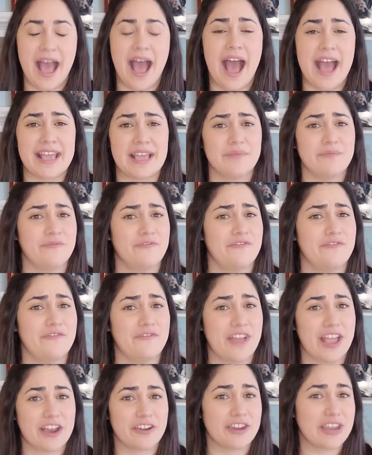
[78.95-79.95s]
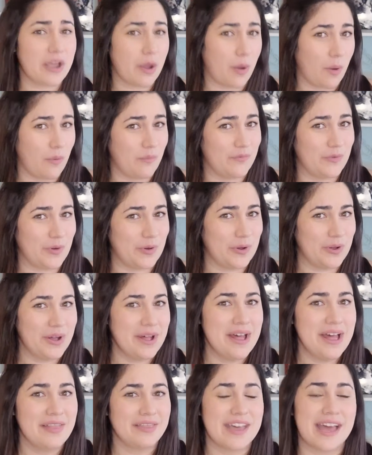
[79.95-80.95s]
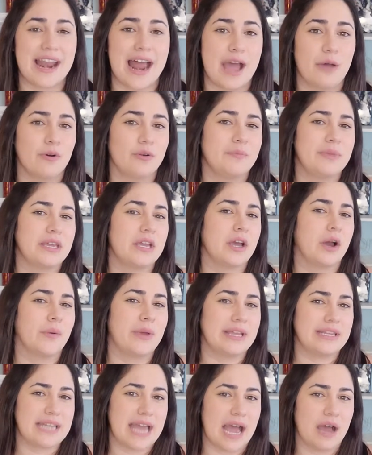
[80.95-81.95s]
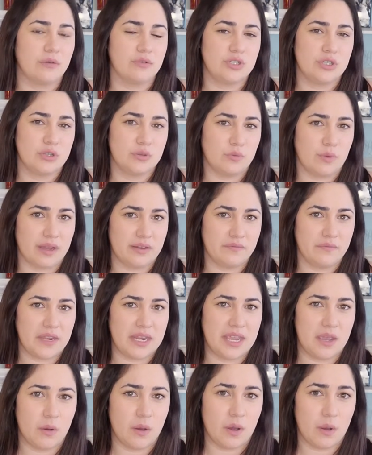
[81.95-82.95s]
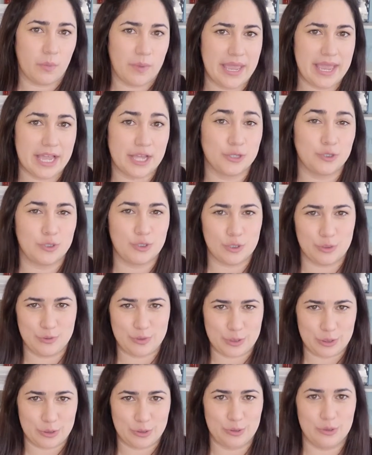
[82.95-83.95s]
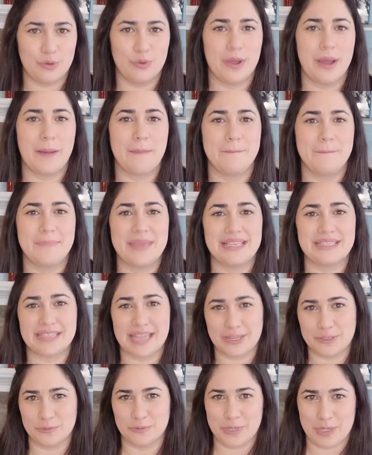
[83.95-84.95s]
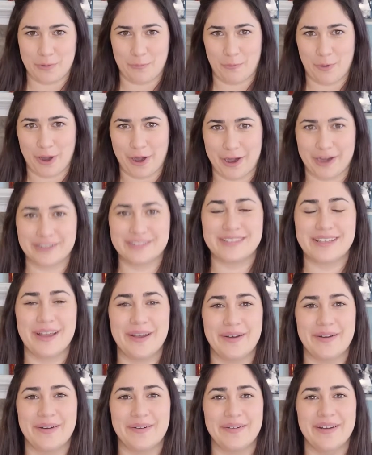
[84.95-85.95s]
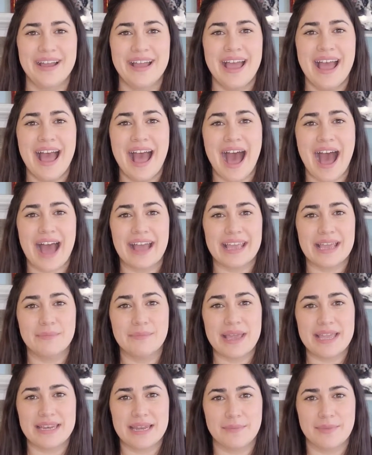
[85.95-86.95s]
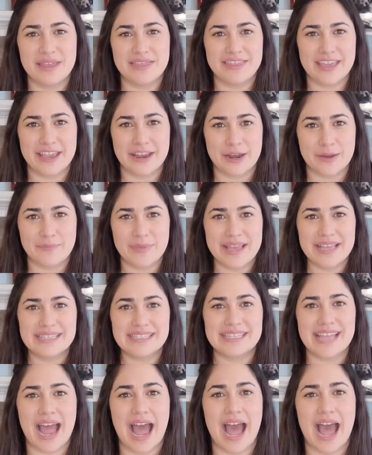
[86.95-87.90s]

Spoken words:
I am very hopeful that I will be going down to one video a week due to me scheduling work. So I am a NEMA therapist.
------------------------
Work item - Excluding the pictures, transcribe all of the entries exactly.

Written response -
[78.95-79.95s]
[79.95-80.95s]
[80.95-81.95s]
[81.95-82.95s]
[82.95-83.95s]
[83.95-84.95s]
[84.95-85.95s]
[85.95-86.95s]
[86.95-87.90s]

Spoken words:
I am very hopeful that I will be going down to one video a week due to me scheduling work. So I am a NEMA therapist.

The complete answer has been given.